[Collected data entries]
---*---

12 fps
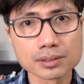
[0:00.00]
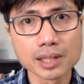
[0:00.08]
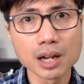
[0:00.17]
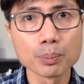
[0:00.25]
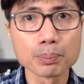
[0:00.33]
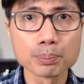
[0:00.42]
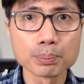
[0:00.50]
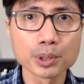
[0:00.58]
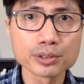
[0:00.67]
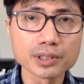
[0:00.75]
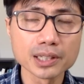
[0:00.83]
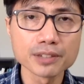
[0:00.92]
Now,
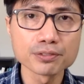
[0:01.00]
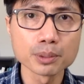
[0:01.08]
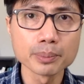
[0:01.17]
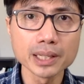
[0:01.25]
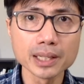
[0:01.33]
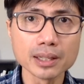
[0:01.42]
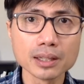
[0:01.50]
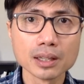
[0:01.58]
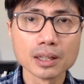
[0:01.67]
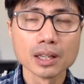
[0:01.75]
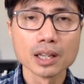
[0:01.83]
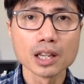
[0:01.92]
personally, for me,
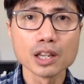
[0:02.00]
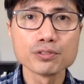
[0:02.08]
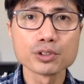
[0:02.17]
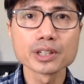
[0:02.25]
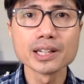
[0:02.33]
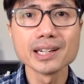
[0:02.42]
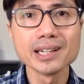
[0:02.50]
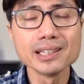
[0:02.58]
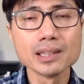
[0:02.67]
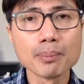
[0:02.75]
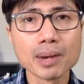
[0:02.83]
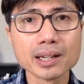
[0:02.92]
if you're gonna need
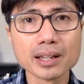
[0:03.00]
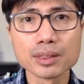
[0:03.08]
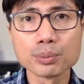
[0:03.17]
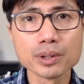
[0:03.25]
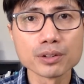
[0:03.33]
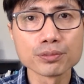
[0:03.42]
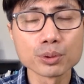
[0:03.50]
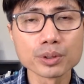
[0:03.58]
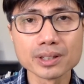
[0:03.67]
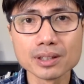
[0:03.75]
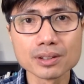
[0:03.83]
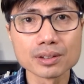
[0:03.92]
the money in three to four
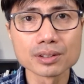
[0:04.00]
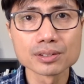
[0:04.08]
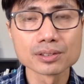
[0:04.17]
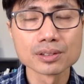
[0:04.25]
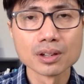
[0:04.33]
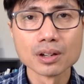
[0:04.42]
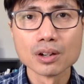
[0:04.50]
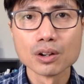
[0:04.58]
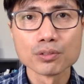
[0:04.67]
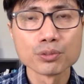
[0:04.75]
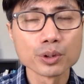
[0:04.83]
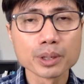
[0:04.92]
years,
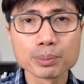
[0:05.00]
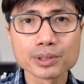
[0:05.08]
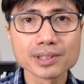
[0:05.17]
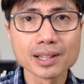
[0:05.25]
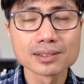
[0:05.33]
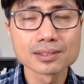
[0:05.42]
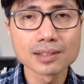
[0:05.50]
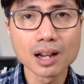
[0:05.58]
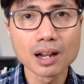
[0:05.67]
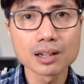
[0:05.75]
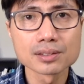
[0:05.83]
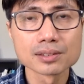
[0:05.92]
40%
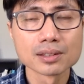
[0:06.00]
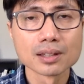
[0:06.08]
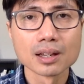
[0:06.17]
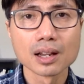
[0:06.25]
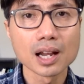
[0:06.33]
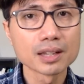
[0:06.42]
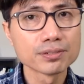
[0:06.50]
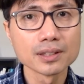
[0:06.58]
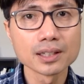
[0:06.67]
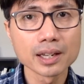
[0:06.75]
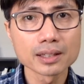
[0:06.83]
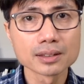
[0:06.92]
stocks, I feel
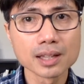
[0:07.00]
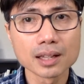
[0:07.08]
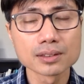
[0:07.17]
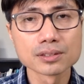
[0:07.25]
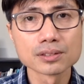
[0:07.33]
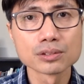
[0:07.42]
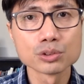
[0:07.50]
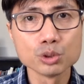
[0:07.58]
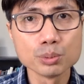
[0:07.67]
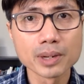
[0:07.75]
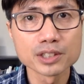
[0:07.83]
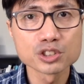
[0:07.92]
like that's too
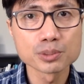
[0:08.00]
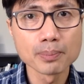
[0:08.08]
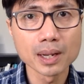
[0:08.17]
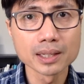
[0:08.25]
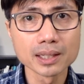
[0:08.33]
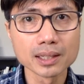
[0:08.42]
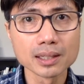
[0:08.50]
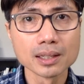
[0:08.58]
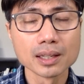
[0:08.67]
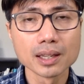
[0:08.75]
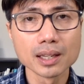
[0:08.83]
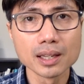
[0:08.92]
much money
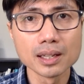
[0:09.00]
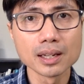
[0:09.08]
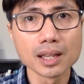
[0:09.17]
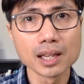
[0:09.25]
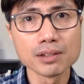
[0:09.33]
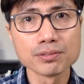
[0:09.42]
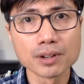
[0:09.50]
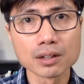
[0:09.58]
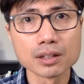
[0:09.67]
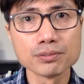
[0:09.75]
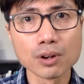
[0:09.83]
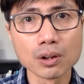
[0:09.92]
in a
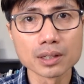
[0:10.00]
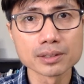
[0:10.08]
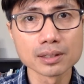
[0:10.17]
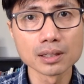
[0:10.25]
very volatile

---*---

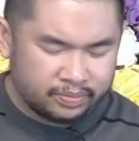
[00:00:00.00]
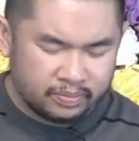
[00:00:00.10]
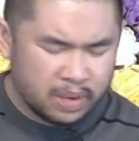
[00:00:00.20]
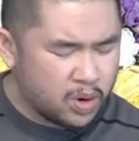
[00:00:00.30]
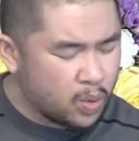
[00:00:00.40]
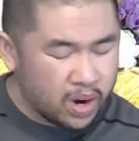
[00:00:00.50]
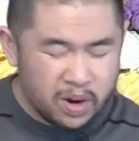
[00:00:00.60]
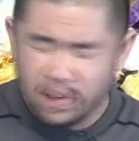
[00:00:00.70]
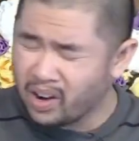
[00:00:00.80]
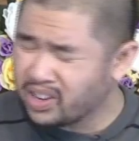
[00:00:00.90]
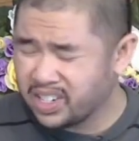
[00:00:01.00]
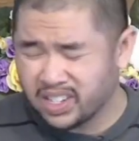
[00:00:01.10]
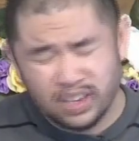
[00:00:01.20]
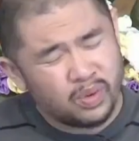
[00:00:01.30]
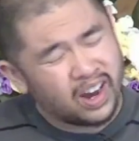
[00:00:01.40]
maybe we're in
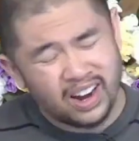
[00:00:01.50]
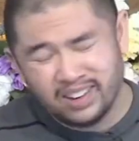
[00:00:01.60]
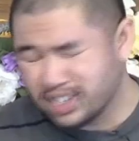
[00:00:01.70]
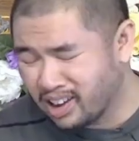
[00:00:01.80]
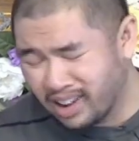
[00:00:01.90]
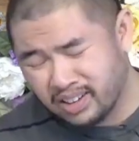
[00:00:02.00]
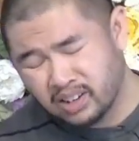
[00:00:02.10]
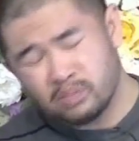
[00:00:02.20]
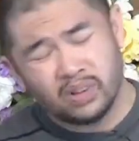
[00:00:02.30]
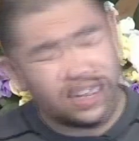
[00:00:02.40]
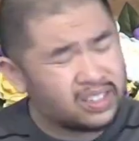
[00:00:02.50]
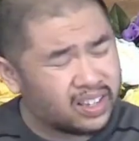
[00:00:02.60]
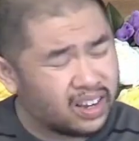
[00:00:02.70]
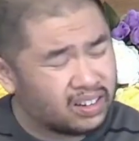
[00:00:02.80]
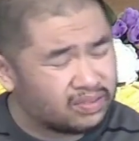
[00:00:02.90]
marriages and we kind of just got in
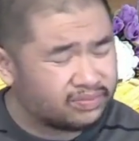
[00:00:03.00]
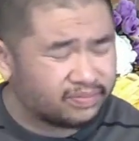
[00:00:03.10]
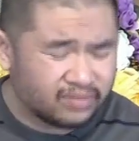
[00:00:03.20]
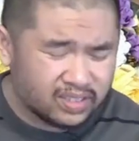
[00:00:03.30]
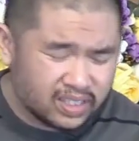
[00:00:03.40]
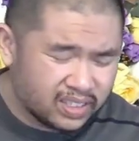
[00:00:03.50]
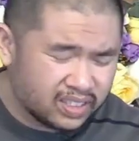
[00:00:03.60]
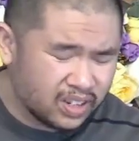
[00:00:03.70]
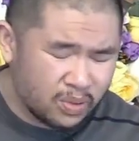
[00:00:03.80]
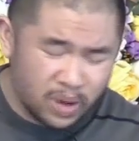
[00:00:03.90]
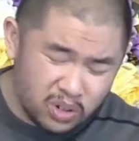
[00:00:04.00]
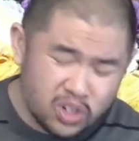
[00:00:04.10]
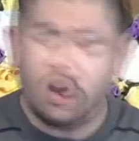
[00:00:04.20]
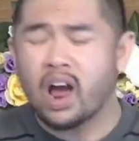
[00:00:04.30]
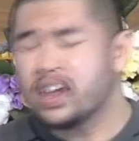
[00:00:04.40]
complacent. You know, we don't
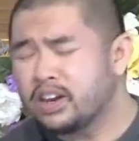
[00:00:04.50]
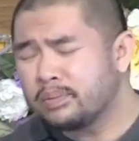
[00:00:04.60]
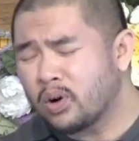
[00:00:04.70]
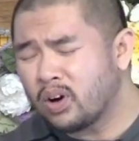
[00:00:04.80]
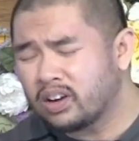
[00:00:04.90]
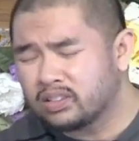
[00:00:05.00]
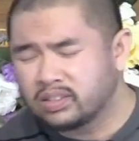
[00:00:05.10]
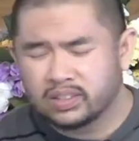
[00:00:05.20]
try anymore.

---*---

§ **Exercise details**
A word-for-word reproduction is needed of the lines above from the line containing "[00:00:01.60]" through the line containing "[00:00:03.90]", with both ends kept and no pictures.

§ **Solution to this problem**
[00:00:01.60]
[00:00:01.70]
[00:00:01.80]
[00:00:01.90]
[00:00:02.00]
[00:00:02.10]
[00:00:02.20]
[00:00:02.30]
[00:00:02.40]
[00:00:02.50]
[00:00:02.60]
[00:00:02.70]
[00:00:02.80]
[00:00:02.90]
marriages and we kind of just got in
[00:00:03.00]
[00:00:03.10]
[00:00:03.20]
[00:00:03.30]
[00:00:03.40]
[00:00:03.50]
[00:00:03.60]
[00:00:03.70]
[00:00:03.80]
[00:00:03.90]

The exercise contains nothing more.